Femtosecond Lentotomy to Restore Accommodation

In rabbits, femtosecond laser-induced microincisions have shown no indication of cataract formation.

The use of the femtosecond laser has become well established in refractive surgery.1-5 This technology boasts extraordinary precision and reproducibility of the cutting process, enabling the surgeon to create different 3-D structures inside transparent tissue, such as the cornea. One exciting possibility of femtosecond application is for lentotomy.

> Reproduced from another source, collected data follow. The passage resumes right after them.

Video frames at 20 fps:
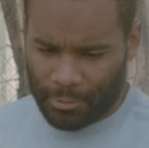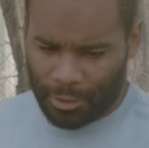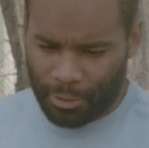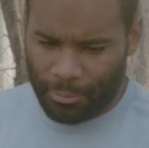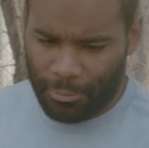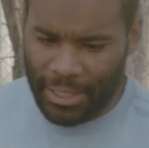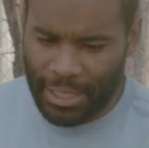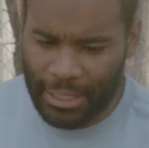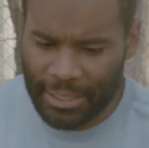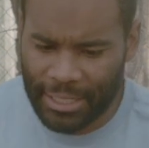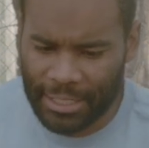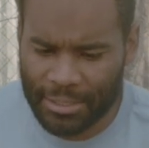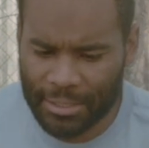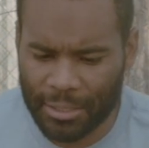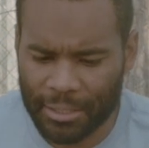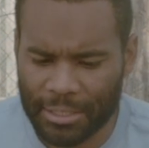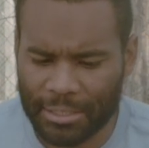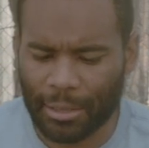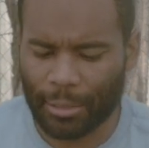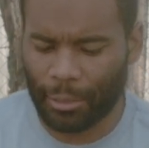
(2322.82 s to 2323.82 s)
Who meditates
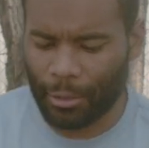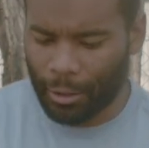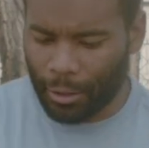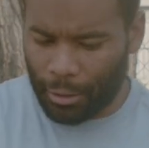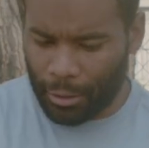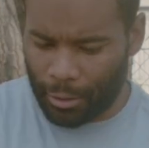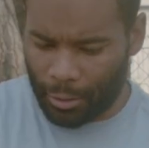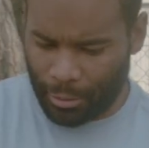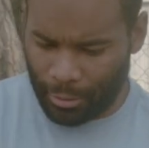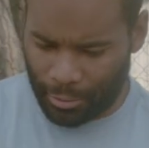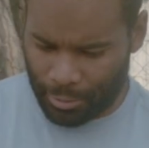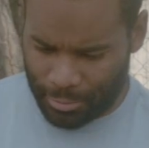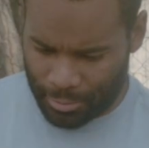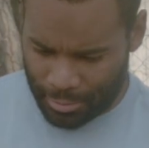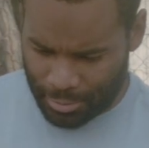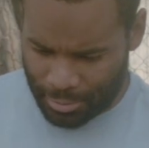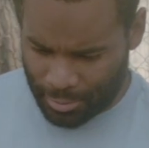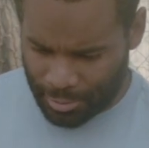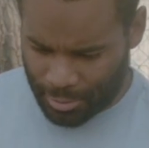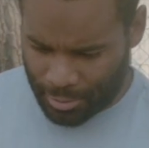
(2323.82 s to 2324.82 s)
on his law?
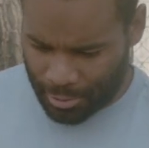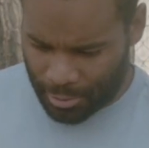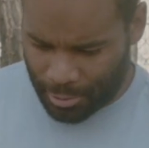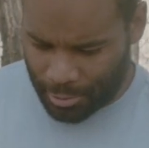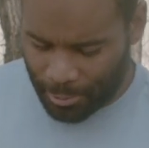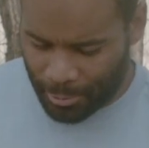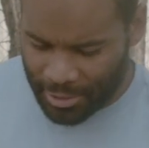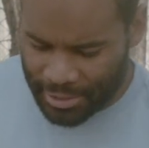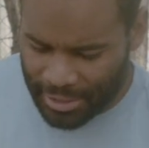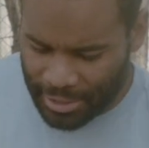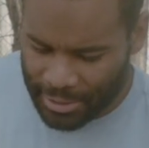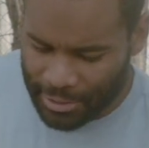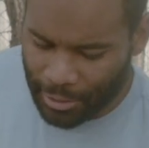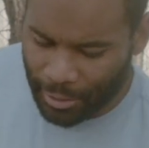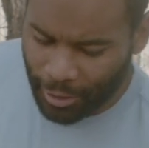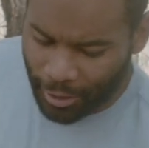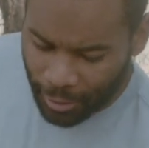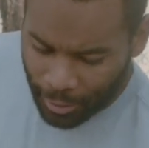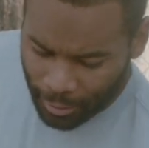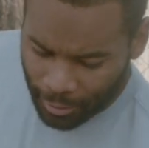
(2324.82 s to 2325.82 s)
What's his
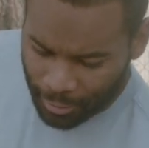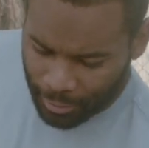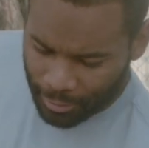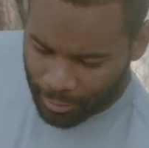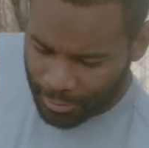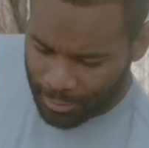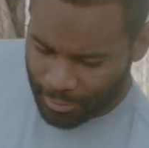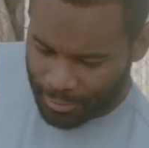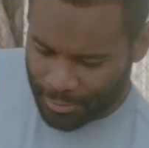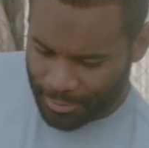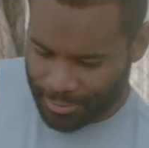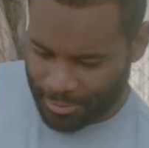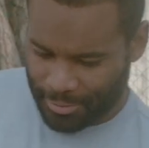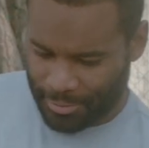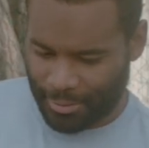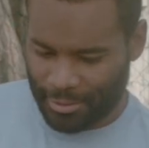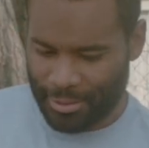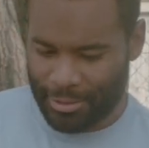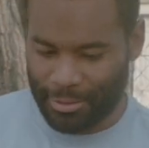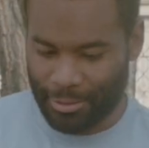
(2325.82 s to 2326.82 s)
law?
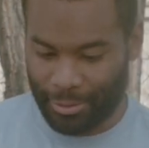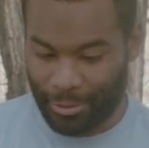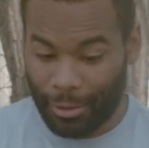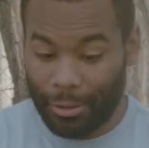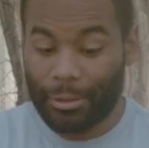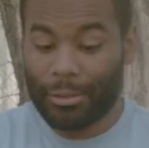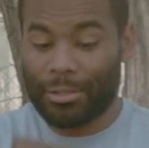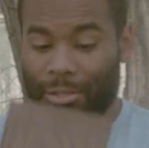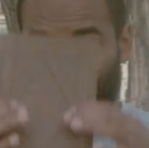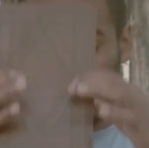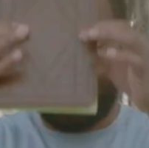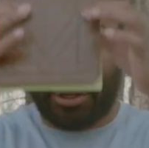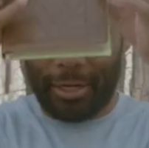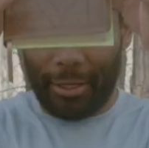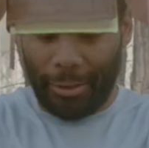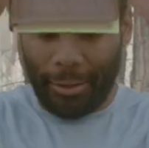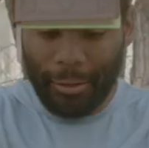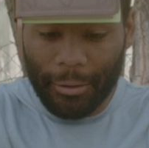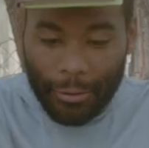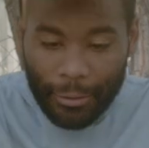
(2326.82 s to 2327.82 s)
His laws are
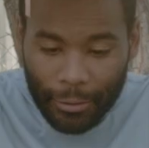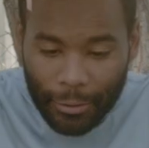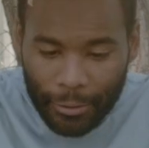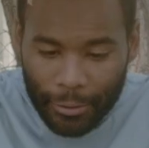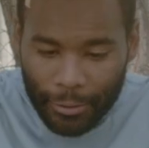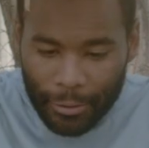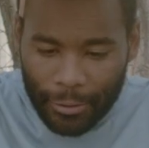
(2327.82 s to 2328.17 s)
right here.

Myers and Krueger were the first to describe the clinical prospect of deeper delivery inside the eye when they proposed using photodisruption to treat the crystalline lens.6 They created intralenticular incisions with a 500-nanosecond laser to soften the lens tissue and reestablish its flexibility;7 however, focusing nanosecond laser pulses inside the lens caused bubble formation. This side effect may be dramatically reduced with ultrashort femtosecond laser pulses.8,9

In early investigations of the treatment of enucleated porcine and human cadaver lenses, Ripken et al10 showed that cutting patterns inside the lens tissue with femtosecond laser pulses, or femtosecond lentotomy, increased the flexibility of the lens. The cutting patterns created gliding planes for the hardened lens tissue. Moreover, the flexibility of the lens increased depending on the particular cutting pattern.10,11

METHODS
In a recent study, 10-week-old rabbits (n=15) underwent lentotomy with a 100-kHz femtosecond laser. We used a 3-D scanning device to deliver a central wavelength of 1,041 nanometers (maximum pulse energy, 3.6 µJ; pulse duration, 306 femtoseconds). Each left eye was fixed to the scanning device suction ring while the cornea was applanated by with a flat glass contact lens (Figure 1), enabling intralenticular laser pulse scanning with a resolution of 1 µm. The intralenticular laser cutting pattern was a combination of radial and annular layers, resembling a steering-wheel pattern (Figure 2).9

The pulse energy, which was varied between 1.2 and 1.6 µJ, was separated between 6 and 7 µm in the x-y plane and 50 µm along the optical axis. With the high repetition rate, the total laser treatment lasted 25 seconds.

RESULTS
Femtosecond lentotomy was successfully applied to the left lens of each rabbit. Figure 3 shows the cutting pattern clearly visible inside the crystalline lens immediately after laser treatment. The cut is positioned approximately 1.7 mm below the central surface of the lens. Both annular surfaces and the cylindrical cuts are visible in the form of two squares. Additionally, one of the sagittal planes is visible. The slight dipping of the annular planes is caused by the refraction of the anterior surface of the lens.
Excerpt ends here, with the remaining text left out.